Reproduce the entries word for word, and omit any picture you find in them.

┌────────

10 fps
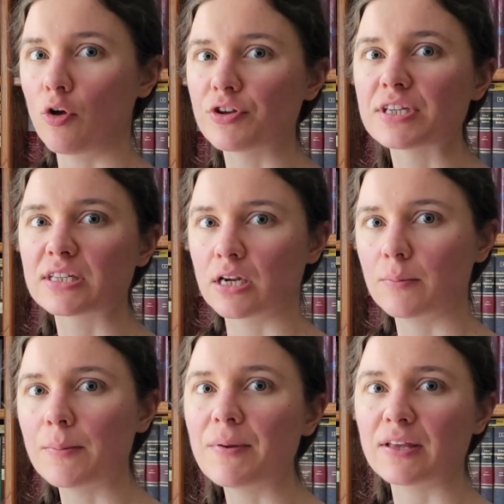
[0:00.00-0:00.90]
oh, this is going
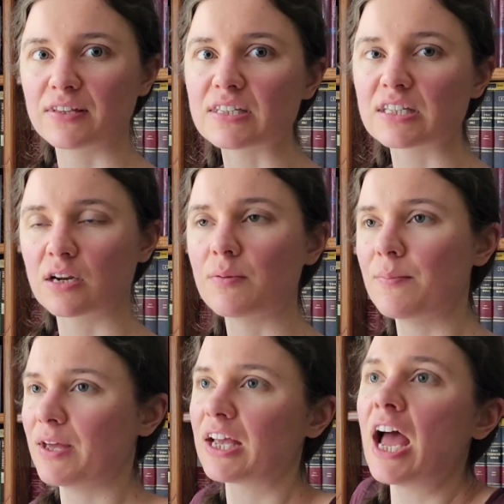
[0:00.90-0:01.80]
to be big, this is going to be
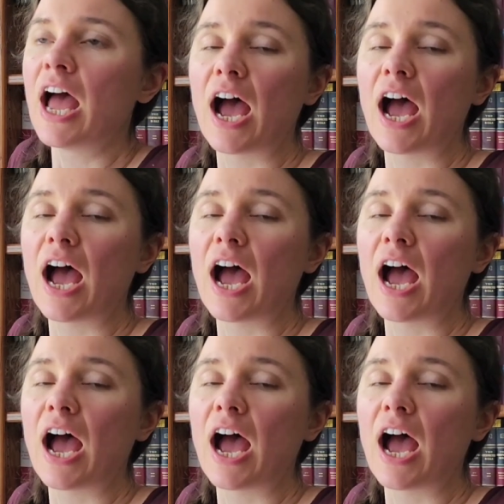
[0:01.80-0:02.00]
big.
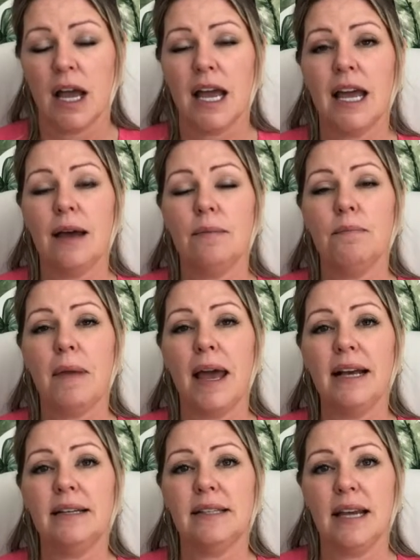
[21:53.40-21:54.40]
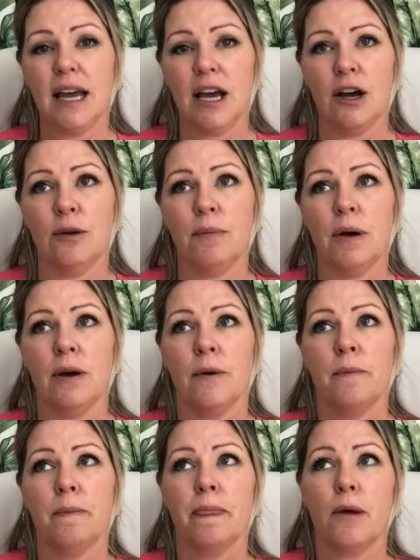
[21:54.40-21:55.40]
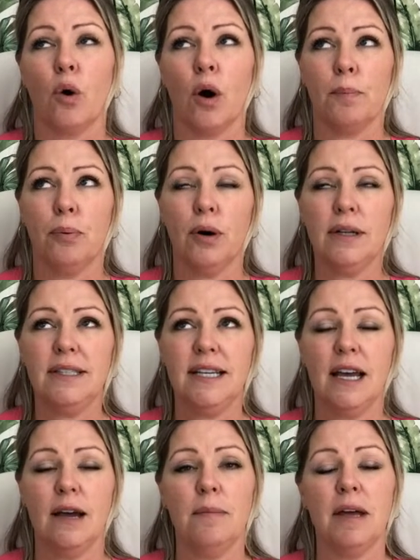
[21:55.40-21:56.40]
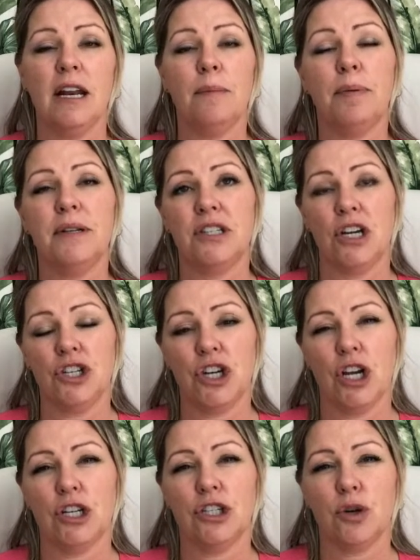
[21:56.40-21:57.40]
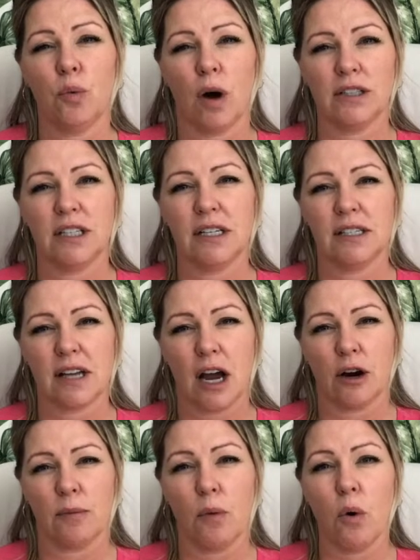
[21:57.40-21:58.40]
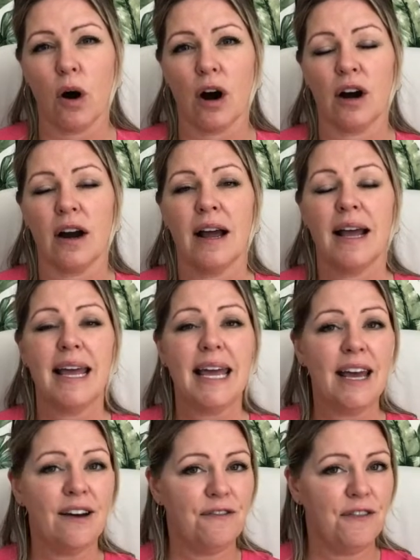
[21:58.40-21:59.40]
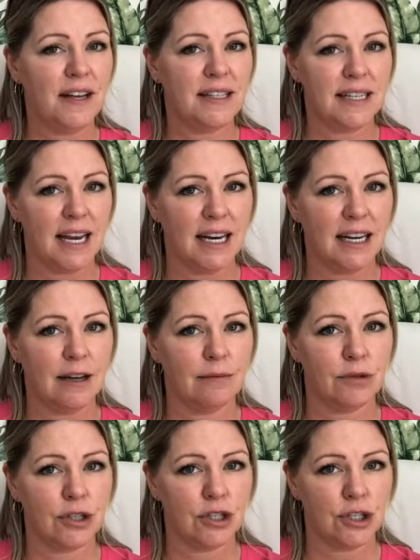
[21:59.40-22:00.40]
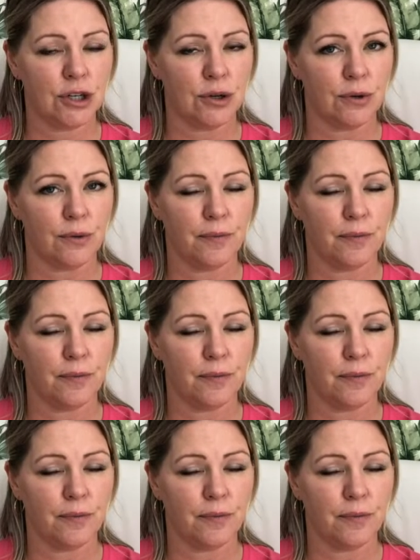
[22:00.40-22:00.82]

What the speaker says: It makes him or puts him in a position to want to desire more if it's in him to do.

└────────

* ANSWER FOR THIS EXERCISE
10 fps
[0:00.00-0:00.90]
oh, this is going
[0:00.90-0:01.80]
to be big, this is going to be
[0:01.80-0:02.00]
big.
[21:53.40-21:54.40]
[21:54.40-21:55.40]
[21:55.40-21:56.40]
[21:56.40-21:57.40]
[21:57.40-21:58.40]
[21:58.40-21:59.40]
[21:59.40-22:00.40]
[22:00.40-22:00.82]

What the speaker says: It makes him or puts him in a position to want to desire more if it's in him to do.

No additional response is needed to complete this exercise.